Im Hinblick darauf kann die Tatsache, dass im Rahmen des gem. § 36 AsylG gestellten Antrags nach § 80 Abs. 5 VwGO auch zu prüfen ist, ob die Ablehnung des Asylantrages als offensichtlich unbegründet durch das Bundesamt rechtmäßig war, kein aktuelles rechtliches Interesse der Antragstellerin an einer Entscheidung des Gerichtes begründen, da es ausreichend ist, wenn die Antragstellerin nach der Konkretisierung des Zielstaates Gelegenheit erhält, ihre rechtlichen Interessen wahrzunehmen und die Entscheidung des Bundesamtes in ihrer Gesamtheit einer Richtigkeitskontrolle zu unterziehen.

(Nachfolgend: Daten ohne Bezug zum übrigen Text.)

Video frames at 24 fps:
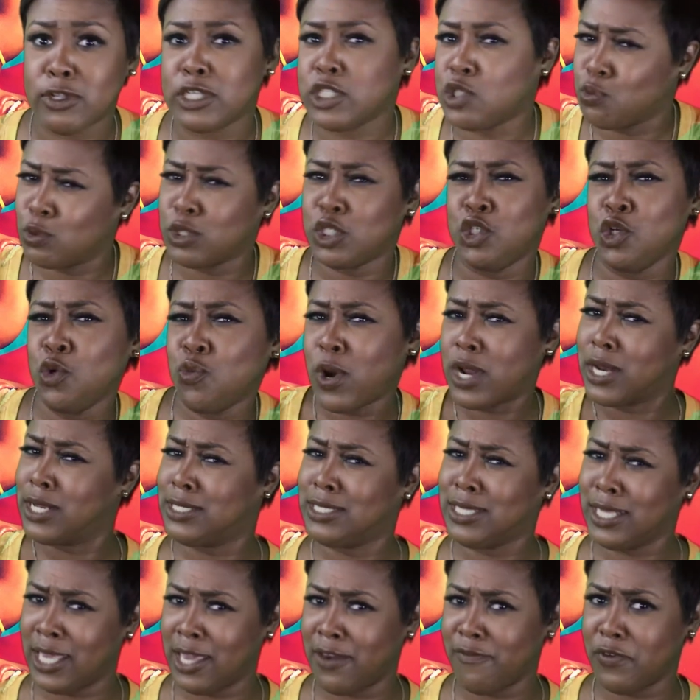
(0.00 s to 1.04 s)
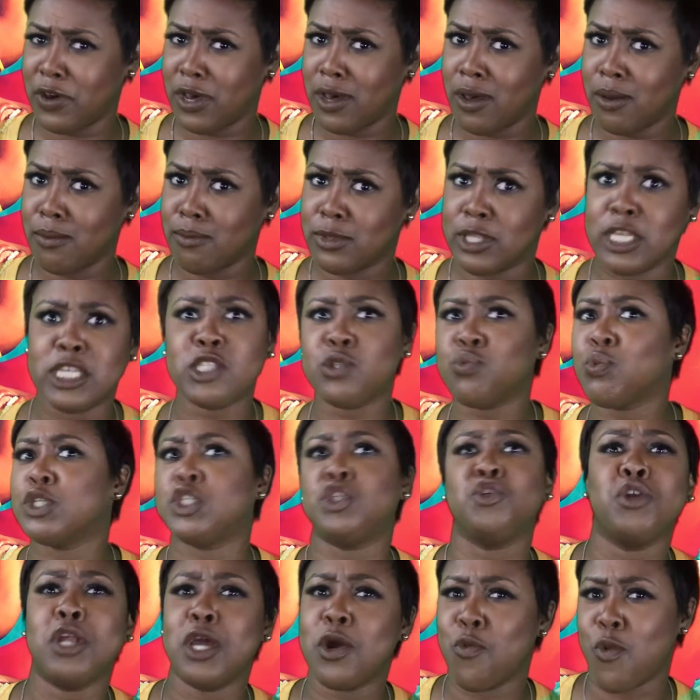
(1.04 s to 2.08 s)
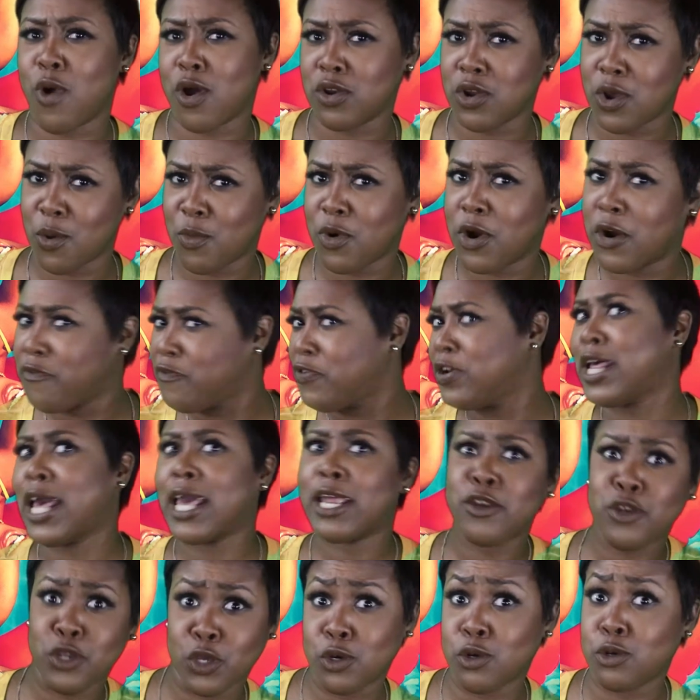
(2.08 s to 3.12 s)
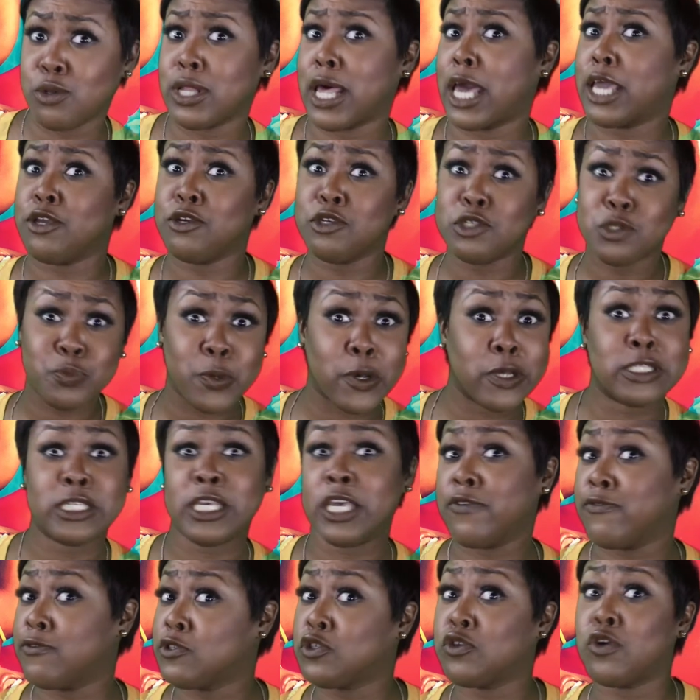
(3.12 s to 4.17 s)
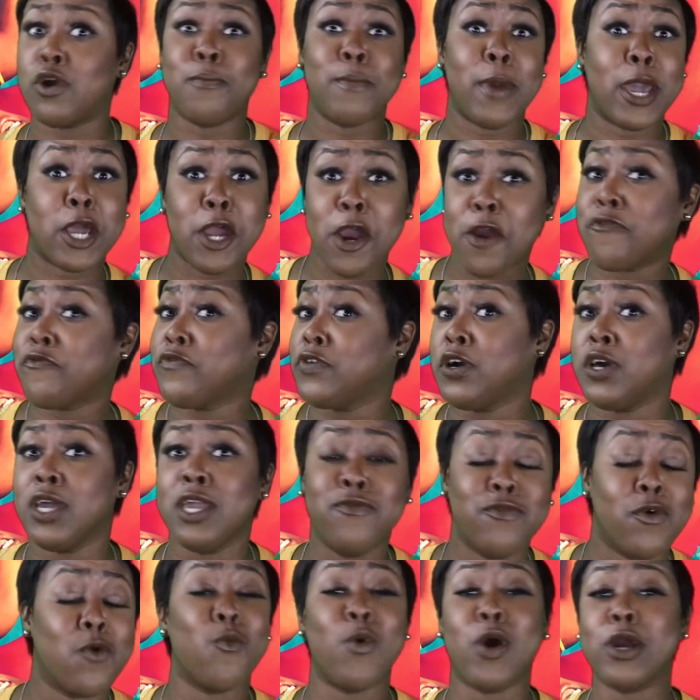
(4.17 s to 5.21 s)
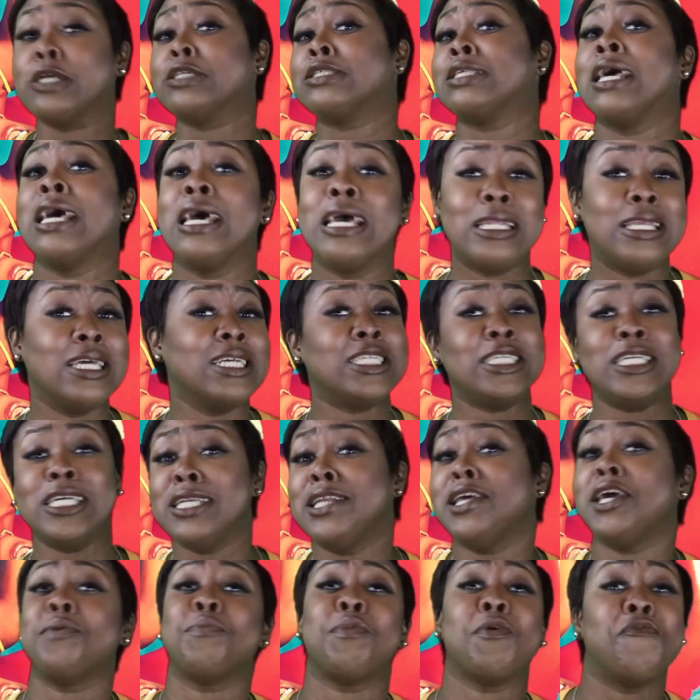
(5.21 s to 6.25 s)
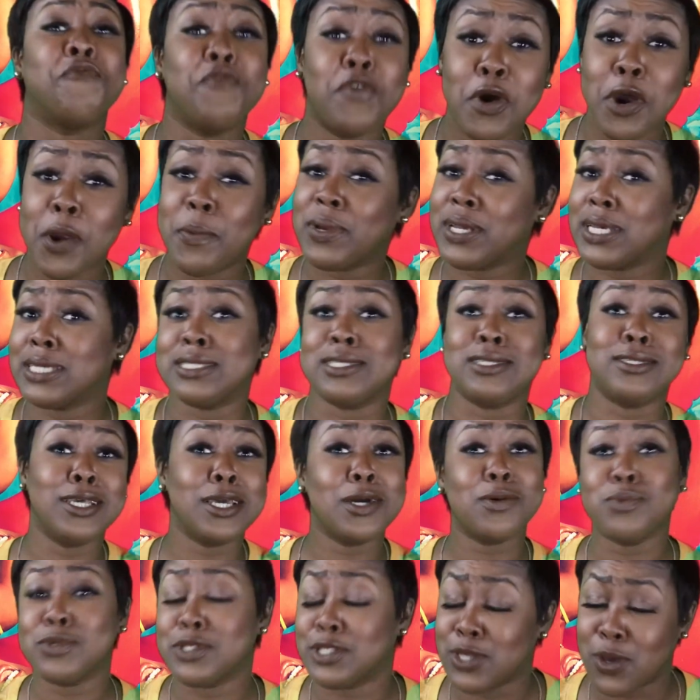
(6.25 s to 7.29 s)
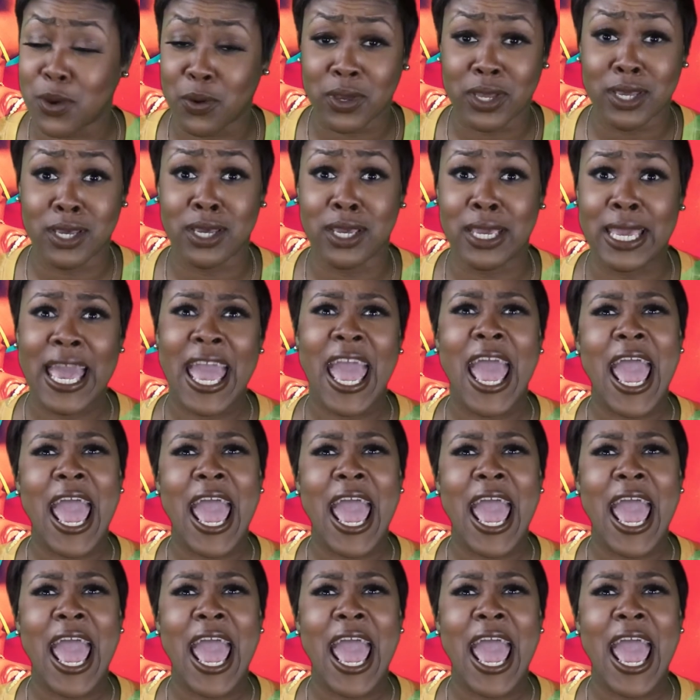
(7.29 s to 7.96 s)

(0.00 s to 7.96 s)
This what you wanted to give up? This what you didn't want no more for that dude? Like, you supposed to give it to her, make her feel even worse than she did before because the dick was so good.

Auch bezüglich ihres Aufenthaltsstatus droht der Antragstellerin keine Verschlechterung ihrer Rechtsposition. Nach § 67 Abs. 1 Nr. 4 AsylG erlischt zwar die Aufenthaltsgestattung unter anderem, wenn eine nach dem Asylverfahrensgesetz erlassene Abschiebungsandrohung vollziehbar geworden ist. Im Falle eines rechtzeitigen Antrags nach § 80 Abs. 5 VwGO tritt die Vollziehbarkeit nach der gerichtlichen Entscheidung ein (§ 36 Abs. 3 Satz 8 AsylG). Da aber die Abschiebungsandrohung in den Herkunftsstaat lediglich einen unverbindlichen Hinweis ohne Regelungscharakter darstellt und damit eine tatsächlich vollziehbare Abschiebungsandrohung nicht vorliegt, kann im Ergebnis auch nicht von einem Erlöschen der Aufenthaltsgestattung gemäß § 67 Abs. 1 Nr. 4 AsylG ausgegangen werden.
Der Antrag war daher mit der Kostenfolge des § 154 Abs. 1 VwGO abzulehnen.
Dieser Beschluss ist unanfechtbar (§ 80 AsylG).